## What needs to be done
The copy must hold every line from the one with "[3.00-3.25s]" through the end of the listing, word for word, and must hold no pictures.

## Records provided
---*---

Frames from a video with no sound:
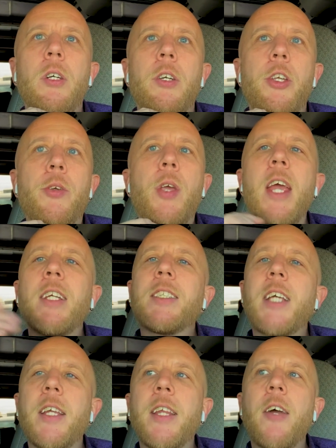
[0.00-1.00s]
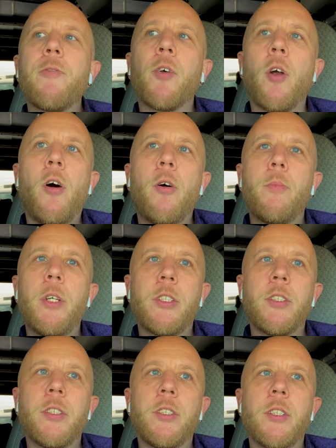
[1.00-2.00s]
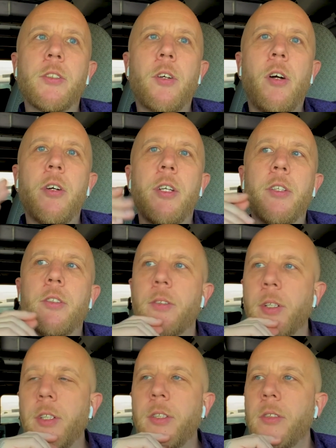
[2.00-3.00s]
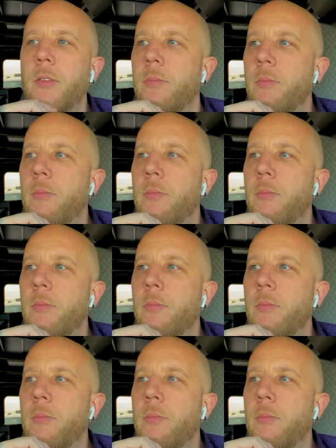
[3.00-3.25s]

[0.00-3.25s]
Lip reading: you can't say that for all businesses or all industries.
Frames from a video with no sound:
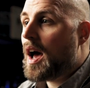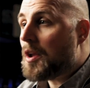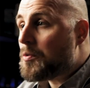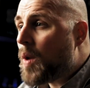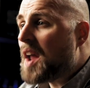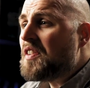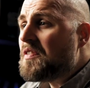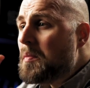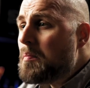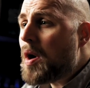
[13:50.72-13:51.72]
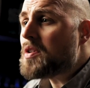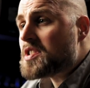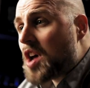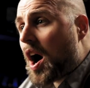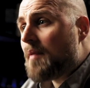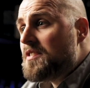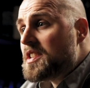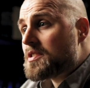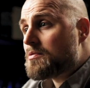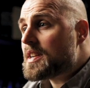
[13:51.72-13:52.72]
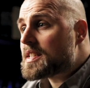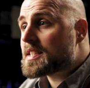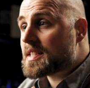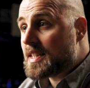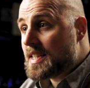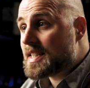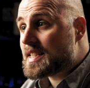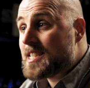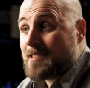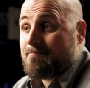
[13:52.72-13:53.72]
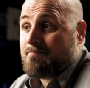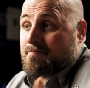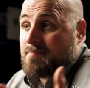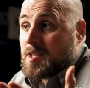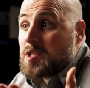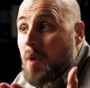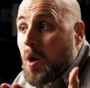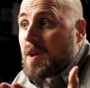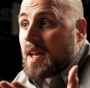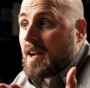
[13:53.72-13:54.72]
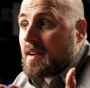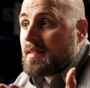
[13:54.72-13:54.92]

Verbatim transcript: And one of the most obvious risks is smoking.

---*---

## Exercise solution
[3.00-3.25s]

[0.00-3.25s]
Lip reading: you can't say that for all businesses or all industries.
Frames from a video with no sound:
[13:50.72-13:51.72]
[13:51.72-13:52.72]
[13:52.72-13:53.72]
[13:53.72-13:54.72]
[13:54.72-13:54.92]

Verbatim transcript: And one of the most obvious risks is smoking.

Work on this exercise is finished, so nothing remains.